Three Big Reasons to Read
05 Nov 2018
He’s worked with top-flight investment bankers, and funded several tech start-ups. One thing he finds common among the most successful people: They have good reading habits.
Reading may not be as fashionable as it used to be, but David Toh feels its benefits are timeless. The Chief Technology Officer of NTU’s business incubator fondly remembers being brought by his parents to the libraries and bookstores every few weeks to get a new book, and sharing with them what he learned. He offers the following reasons for why you should consider doing the same with your children:
1. To discover interests at an early age
What does your child want to do when she grows up? Chances are it’s something she’s seen people do in real life or on television. Maybe she wants to take after her own daddy and mummy.
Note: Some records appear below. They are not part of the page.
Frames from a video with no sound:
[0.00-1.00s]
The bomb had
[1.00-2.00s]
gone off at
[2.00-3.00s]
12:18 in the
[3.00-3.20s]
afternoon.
But why limit her thinking to her own immediate experience? “As children grow, they may develop an obsession for different things,” says David. “When I was young, I wanted to be an airline pilot, but it was just a phase. To make sure children aren’t overly fixated on one thing, encourage them to explore other areas. Get them to read widely and develop their curiosity quotient.”
2. To open up more opportunities at work
Eventually, your child may graduate in a specific field like computing, philosophy or social work. Her studies may serve her well in her first job, but what happens if a fantastic opportunity opens up in a different area, or her employer goes out of business? “People who are well-read are better able to switch and move careers. If you have no knowledge, there is fear. If you have some knowledge, you can build on that and do different things.” David has no shortage of examples of well-read individuals who have excelled, from the telephone salesman who became the top performer at his company in an investment bank, to computer enthusiasts who won MIT global competitions in programming, despite not having degrees in the field.
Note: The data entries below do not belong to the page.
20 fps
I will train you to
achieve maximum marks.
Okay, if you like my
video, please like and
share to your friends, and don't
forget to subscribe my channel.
3. To stay relevant all your life
What will your child be doing when she’s 75? There’s a decent chance she’ll still be working. Not because she’s hard up for the money—it could simply be because she will be living much longer by then, due to medical advances. But David points out that longer careers require constant upgrading.
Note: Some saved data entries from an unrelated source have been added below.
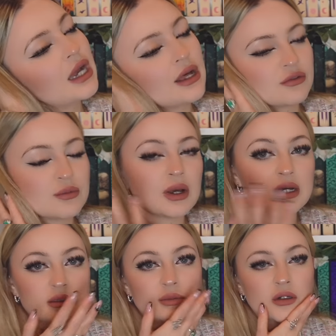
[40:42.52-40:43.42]
Kathryn
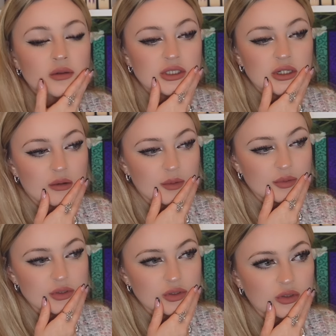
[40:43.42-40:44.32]
Purdie book, which I can't remember
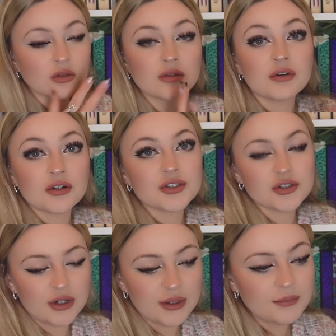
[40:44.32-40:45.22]
what it's called, The Forest
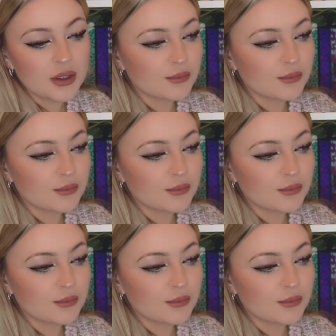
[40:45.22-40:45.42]
Grimm.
“We have this misconception that a university education will set you for life,” David says. The idea that what you learn in school by the age of 23 (or 25 for Singaporean males) will be sufficient for you to work 40 or 50 years, is a gross miscalculation.” Even at the age of 51, David still takes online courses to help with his work. Since your child will have to keep learning over the course of her life, David’s advice is to get them started on the habit early: “It is only from healthy reading habits, that constant yearning for knowledge, that you develop the inclination to continuously improve yourself for the rest of your life.”